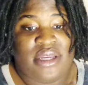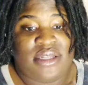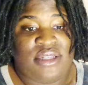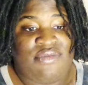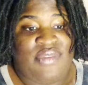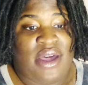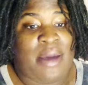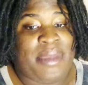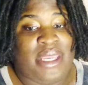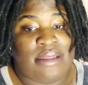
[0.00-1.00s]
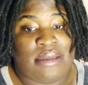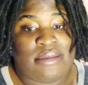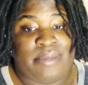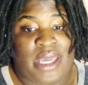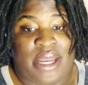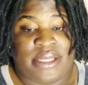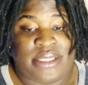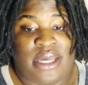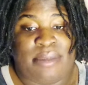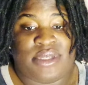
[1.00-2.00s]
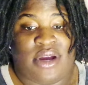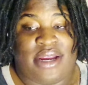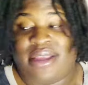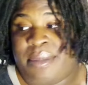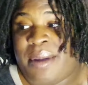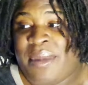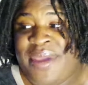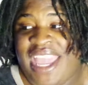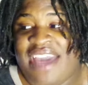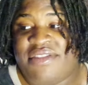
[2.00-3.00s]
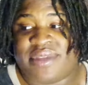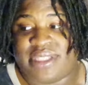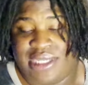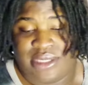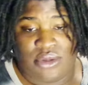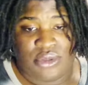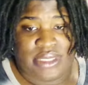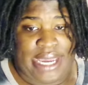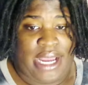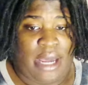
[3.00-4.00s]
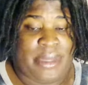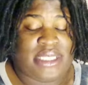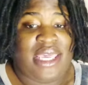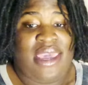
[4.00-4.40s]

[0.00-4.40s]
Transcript: She found, let's be honest, y'all, I'm sorry. I'm gonna be having these little side comments.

→ **REQUIREMENT**
Omit the pictures, and quote the material above exactly as given.

→ **SOLUTION TO THIS TASK**
[0.00-1.00s]
[1.00-2.00s]
[2.00-3.00s]
[3.00-4.00s]
[4.00-4.40s]

[0.00-4.40s]
Transcript: She found, let's be honest, y'all, I'm sorry. I'm gonna be having these little side comments.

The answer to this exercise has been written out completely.